De ser una chica reservada, con miedo a preguntar, se transformó en alguien que disfrutaba con lo que hacía, que ayudaba a los demás. Se enfadaba cuando tomábamos una decisión sobre los mensajes sin contar con ella, o cuando no se usaban sus herramientas. Se ganó el respeto de todos. Aquí pueden ver algunas pantallas del sistema que inventó Paloma para sistematizar las pruebas de los mensajes. Esta herramienta multiplicó extraordinariamente la productividad del equipo, así como la calidad de los entregables:



Por su parte, Pedro y Antonio también se hicieron eficaces en sus áreas respectivas. Cuando tenían dudas, nos preguntaban a Israel o a mí. Mejor dicho, preguntaban más a Israel que a mí.

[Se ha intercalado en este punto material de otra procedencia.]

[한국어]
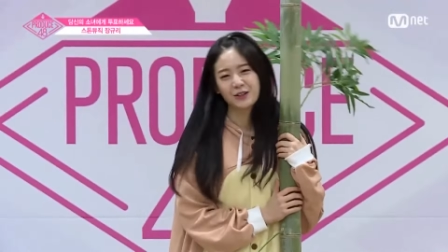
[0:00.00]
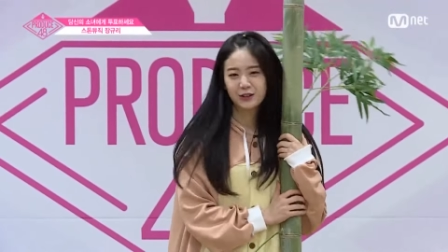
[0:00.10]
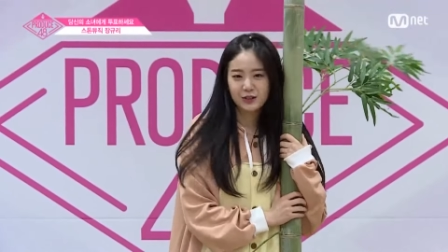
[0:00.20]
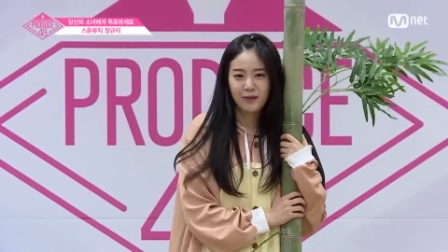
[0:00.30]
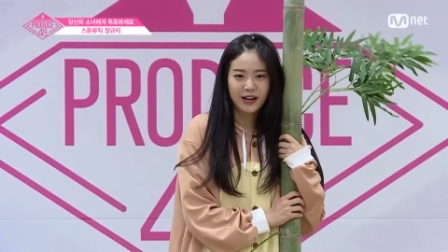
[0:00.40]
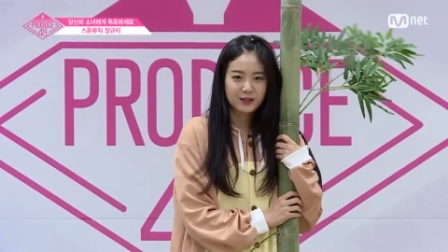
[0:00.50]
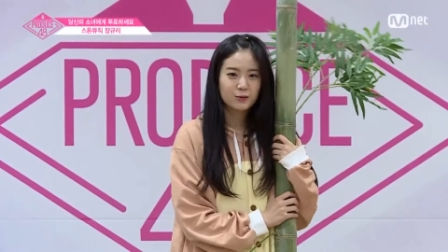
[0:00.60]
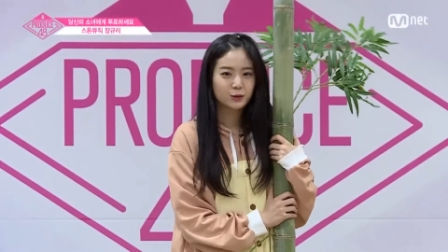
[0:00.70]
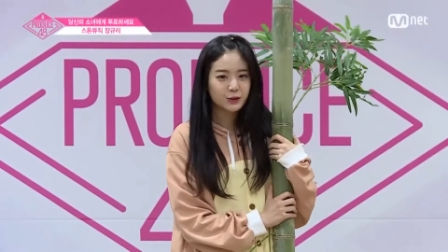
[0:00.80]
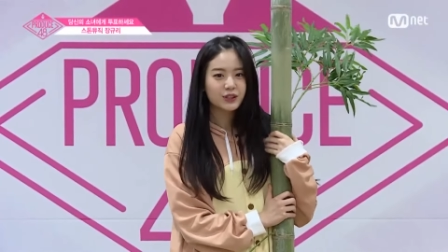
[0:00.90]
저는 맑은
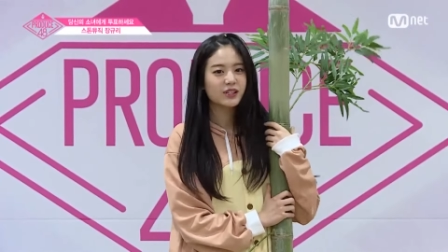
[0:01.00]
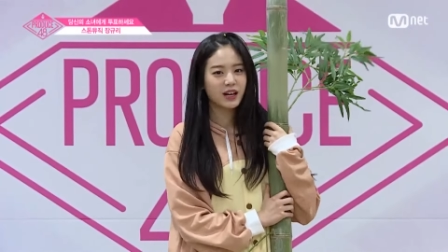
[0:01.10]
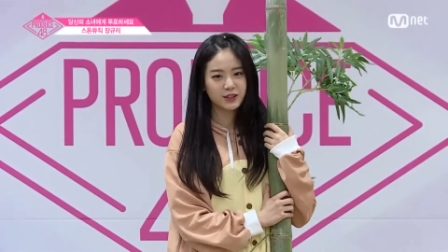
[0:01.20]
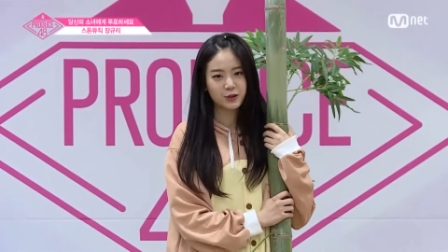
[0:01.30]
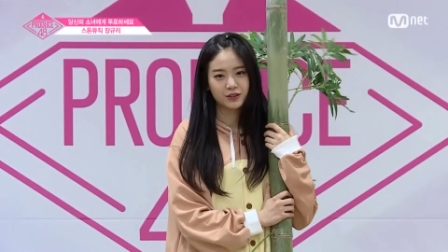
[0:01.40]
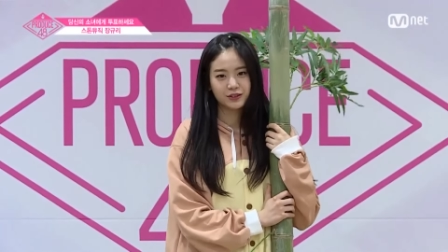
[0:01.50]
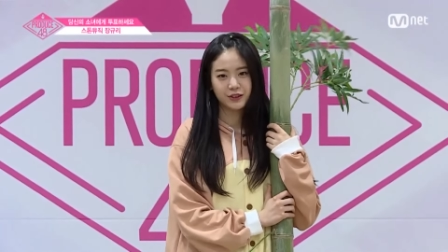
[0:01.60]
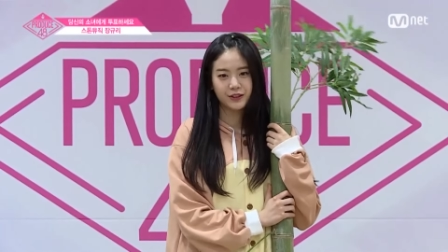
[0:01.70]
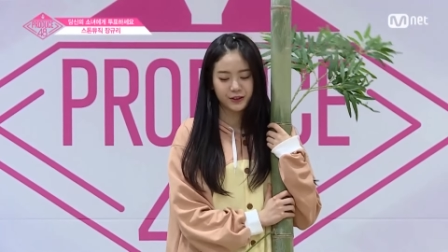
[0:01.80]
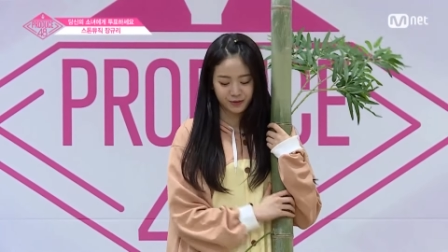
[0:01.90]
목소리를 가지고
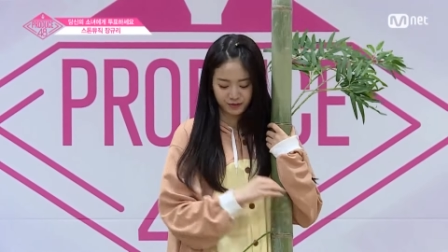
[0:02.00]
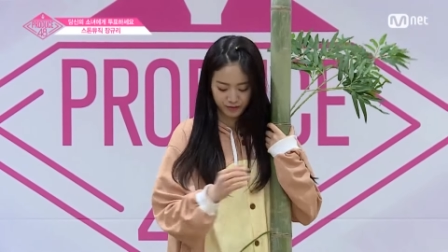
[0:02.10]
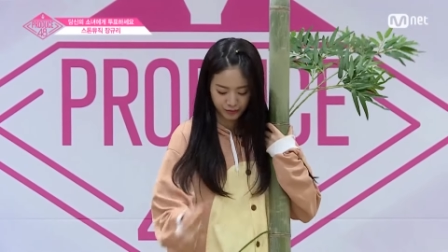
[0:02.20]
있어요.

Sin saberlo yo, el equipo estaba atravesando la fase de “coaching”. No porque yo me lo propusiera, sino porque no me quedó otro remedio. Por aquel entonces, yo no tenía mucha experiencia en gestión de proyectos. Mi forma de gestionar el desarrollo era “meterme en el código que hacían los programadores”. La llegada de Israel me obligó a cambiar de estilo, y he de reconocer que esta pérdida de control me hacía sentir bastante mal.

Supporting (participating)


Cuando Israel llevaba un mes en el proyecto, mi empresa me asignó para dirigir otro. No era un problema para el proyecto porque Israel lo estaba asumiendo muy bien, como siempre. Llegó un momento que iba él sólo a las reuniones de seguimiento. De todas formas, si Israel me llamaba, yo le daba prioridad. Procuraba estar siempre que me necesitaban.

Inconscientemente, había cambiado otra vez mi estilo de liderazgo a “supporting”. Cuando yo iba a alguna reunión interna del equipo (cada vez menos) y hablaban utilizando una jerga propia, que yo no era capaz de entender, me sentía mal. A veces, les pedía que me lo explicaran todo “de la forma en que hay que explicárselo al cliente, por si acaso me pregunta”, aunque lo más probable es que al cliente esa explicación técnica no le interesara en absoluto.